Karayip Korsanları’ndaki maymun.
BUNLAR ŞEBEK
Efendim, dediğimiz gibi gemilerde doğru düzgün işi gücü vardı bu maymunların. Ama ne iş yaptıklarını anlatmaya başlamadan önce, maymunlarımız hakkında biraz konuşalım isterseniz. Bunlar şempanze, orangutan ve goril gibi, bugün artık işaret diliyle konuşmayı dahi öğrenen primatlardan değillerdi. Malum, pek çok türü var maymunların. Gemilerde çalışanlar, dilimizde “şebek” olarak geçenler. Şebeklerin iki kaynağı var. Biri Afrika, diğeri de Hindistan ve civarı. Hindistan bölgesinde yaşayanlara Hint Şebeği, Afrika kökenlilere de Berberi Şebeği deniyor.

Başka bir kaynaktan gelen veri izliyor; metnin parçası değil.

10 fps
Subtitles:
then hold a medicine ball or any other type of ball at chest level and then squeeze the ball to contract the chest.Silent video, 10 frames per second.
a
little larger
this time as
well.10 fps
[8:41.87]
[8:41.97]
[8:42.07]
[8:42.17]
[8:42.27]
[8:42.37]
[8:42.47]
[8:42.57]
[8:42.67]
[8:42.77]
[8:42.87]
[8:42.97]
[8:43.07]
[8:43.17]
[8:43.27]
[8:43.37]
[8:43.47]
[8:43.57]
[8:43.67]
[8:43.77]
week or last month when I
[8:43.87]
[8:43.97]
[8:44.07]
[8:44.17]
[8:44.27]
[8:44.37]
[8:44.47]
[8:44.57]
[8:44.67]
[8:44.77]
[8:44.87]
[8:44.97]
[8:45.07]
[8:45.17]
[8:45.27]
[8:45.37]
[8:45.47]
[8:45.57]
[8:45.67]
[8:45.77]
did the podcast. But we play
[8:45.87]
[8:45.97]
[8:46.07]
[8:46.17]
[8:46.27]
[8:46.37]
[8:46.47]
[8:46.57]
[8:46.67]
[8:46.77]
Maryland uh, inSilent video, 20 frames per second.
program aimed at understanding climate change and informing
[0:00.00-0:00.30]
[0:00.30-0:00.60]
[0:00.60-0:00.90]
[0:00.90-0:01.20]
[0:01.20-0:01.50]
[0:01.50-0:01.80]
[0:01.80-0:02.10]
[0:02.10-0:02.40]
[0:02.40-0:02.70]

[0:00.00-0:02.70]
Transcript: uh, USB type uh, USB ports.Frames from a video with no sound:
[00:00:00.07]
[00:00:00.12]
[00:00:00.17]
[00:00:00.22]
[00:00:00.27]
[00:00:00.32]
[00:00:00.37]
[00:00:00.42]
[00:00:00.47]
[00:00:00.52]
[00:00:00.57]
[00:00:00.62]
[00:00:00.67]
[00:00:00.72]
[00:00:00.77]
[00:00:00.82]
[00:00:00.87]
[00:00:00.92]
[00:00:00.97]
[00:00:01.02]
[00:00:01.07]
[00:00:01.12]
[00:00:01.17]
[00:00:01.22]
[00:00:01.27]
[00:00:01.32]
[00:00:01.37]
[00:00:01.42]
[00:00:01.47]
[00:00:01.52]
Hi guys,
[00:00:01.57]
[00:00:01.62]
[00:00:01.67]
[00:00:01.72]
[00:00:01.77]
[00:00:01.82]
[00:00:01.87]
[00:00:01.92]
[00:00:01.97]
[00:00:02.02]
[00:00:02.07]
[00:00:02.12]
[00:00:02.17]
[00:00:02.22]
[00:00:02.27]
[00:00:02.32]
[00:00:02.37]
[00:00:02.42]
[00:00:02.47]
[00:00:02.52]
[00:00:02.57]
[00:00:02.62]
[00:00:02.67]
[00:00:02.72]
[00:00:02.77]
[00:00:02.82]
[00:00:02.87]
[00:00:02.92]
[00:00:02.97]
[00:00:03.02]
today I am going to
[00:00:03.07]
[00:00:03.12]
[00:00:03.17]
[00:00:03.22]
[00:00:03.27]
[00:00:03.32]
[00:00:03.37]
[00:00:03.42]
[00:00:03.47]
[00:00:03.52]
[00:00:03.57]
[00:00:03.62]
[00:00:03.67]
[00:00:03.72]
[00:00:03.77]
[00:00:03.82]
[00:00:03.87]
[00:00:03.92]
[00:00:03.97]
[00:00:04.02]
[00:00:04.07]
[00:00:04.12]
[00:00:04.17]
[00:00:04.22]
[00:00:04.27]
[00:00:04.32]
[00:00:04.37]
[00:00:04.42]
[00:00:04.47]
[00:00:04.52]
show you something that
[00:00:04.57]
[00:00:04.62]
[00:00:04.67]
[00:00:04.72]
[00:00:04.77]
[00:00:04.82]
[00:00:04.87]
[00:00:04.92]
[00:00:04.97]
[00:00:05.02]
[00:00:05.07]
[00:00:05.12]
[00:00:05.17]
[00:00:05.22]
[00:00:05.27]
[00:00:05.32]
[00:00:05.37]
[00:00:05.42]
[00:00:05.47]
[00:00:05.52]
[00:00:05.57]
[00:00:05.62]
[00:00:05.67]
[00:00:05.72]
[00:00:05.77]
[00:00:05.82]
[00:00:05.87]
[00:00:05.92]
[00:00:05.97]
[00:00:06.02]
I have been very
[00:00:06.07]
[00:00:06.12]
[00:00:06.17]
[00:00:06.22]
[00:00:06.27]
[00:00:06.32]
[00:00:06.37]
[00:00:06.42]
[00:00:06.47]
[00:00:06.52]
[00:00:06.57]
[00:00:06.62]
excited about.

KUZEY AFRİKA'NIN KORSANLARI
Malum, Akdeniz, tüm medeniyetlerin beşiği. İslâmiyet, 7’nci yüzyıldan itibaren Kuzey Afrika’da yayılmaya başladıktan sonra dünya çok daha kozmopolit bir yer haline geldi ama asıl hareket, 11’inci yüzyıl sonu ve 12’nci yüzyıl başındaki Haçlı Seferleri’nin deniz üzerindeki trafiğiyle başladı. Ardından, gemicilik teknolojisi aldı başını gitti, dümen ve yelkende inanılmaz ilerlemeler kaydedildi ve coğrafi keşifler dönemi başladı. Bu geniş süreç, toplumlararası kaynaşmanın akıllara durgunluk verecek öyküleri ile doludur. Bu köşenin takipçileri zaman zaman bu öykülere tanıklık ediyorlar. İşte bu sürecin meyvelerinden biri de Kuzey Afrika’daki korsan devletçikleridir. Sale, Cezayir, Tunus, Rabat birer korsanlık merkezi oldular. Sadece Müslümanların değil, İslâmiyetin ve hiç kuşkusuz servet edinmenin cazibesine kapılan çok sayıda mühtedinin (diğer dinlerden vazgeçip İslâmiyet’i seçenler) korsanlık yoluyla yaşamayı seçtiği yerlerdi bunlar.
PAYİTAHTTA YABAN HAYATI
On altıncı yüzyılın başından itibaren, Osmanlı’nın Kuzey Afrika ile temasları arttıkça, Afrika’nın yaban hayatı da Osmanlı’nın hayatına dâhil olmaya başladı. İstanbul’da filler, zürafalar, aslanlar, gergedanlar ve daha pek çok bize yabancı tür belirdi. Elbette bunlar halkın beslediği hayvanlar değillerdi. Çoğunlukla Saray’a, yani padişaha aitlerdi, arada bazı yüksek rütbeli paşaların, vezirlerin vahşi hayvan beslediği de görülüyordu. İşte bu karşılıklı ilişkiler arasında Osmanlı, Afrika kökenli denizcilerin, maymunları gemilerde kullandıklarına tanık oldular ve bu alışkanlığın faydalarını gördüler. Maymunlar, Osmanlı ve Magripli korsanların gemilerinde kullanılmaya başlandı.
SON TEKNOLOJİ
Neydi bu hayvancıkların görevleri? Eğitim verilen maymunlar, direklerin tepelerine çıkartılıyordu. Vahşi yaşamın dayattığı bir zorunluluk olarak görüş yetenekleri üstünleşmiş maymunlar da, ufukta bir gemi gördüklerinde çığlığı basıyor, aşağıdaki gemicilere “ufukta bir gemi var” demeden ama bunu kastederek uyarıda bulunuyorlardı. Bu maymunlar için bugün denizcilikte kullanılan radar alarmlarının XVI. yüzyıl versiyonu dersek hiç de yanlış yapmış olmayız.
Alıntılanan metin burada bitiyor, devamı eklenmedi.